__Information supplied__
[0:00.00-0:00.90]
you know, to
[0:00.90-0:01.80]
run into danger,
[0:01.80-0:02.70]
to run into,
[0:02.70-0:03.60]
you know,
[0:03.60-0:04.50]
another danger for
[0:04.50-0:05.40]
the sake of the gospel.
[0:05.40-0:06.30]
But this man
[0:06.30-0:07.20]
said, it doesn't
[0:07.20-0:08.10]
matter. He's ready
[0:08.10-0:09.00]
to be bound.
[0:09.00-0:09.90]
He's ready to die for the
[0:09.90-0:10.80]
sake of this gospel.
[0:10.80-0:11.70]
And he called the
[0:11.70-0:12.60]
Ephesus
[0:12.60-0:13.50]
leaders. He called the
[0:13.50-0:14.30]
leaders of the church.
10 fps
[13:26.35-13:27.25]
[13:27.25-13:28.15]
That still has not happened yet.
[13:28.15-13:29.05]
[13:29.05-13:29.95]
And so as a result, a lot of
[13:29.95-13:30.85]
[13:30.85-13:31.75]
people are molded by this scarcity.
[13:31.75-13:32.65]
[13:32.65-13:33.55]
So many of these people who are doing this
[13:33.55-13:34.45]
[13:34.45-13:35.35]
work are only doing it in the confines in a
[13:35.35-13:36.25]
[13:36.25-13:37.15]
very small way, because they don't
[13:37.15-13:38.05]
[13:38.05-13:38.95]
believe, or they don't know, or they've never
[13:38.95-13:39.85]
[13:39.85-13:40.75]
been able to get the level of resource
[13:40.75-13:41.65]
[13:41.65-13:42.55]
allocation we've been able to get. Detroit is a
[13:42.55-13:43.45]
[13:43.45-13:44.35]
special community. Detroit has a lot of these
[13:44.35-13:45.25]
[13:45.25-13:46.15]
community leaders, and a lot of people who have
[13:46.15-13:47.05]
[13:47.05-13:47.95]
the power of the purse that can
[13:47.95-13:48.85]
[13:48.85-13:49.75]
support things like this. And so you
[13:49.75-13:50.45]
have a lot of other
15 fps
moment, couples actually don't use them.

__What is expected__
Look above for the line holding "[13:39.85-13:40.75]" and the line holding "[13:44.35-13:45.25]", then output exactly those two lines and every line between them, nothing more.

__Solution to the exercise__
[13:39.85-13:40.75]
been able to get the level of resource
[13:40.75-13:41.65]
[13:41.65-13:42.55]
allocation we've been able to get. Detroit is a
[13:42.55-13:43.45]
[13:43.45-13:44.35]
special community. Detroit has a lot of these
[13:44.35-13:45.25]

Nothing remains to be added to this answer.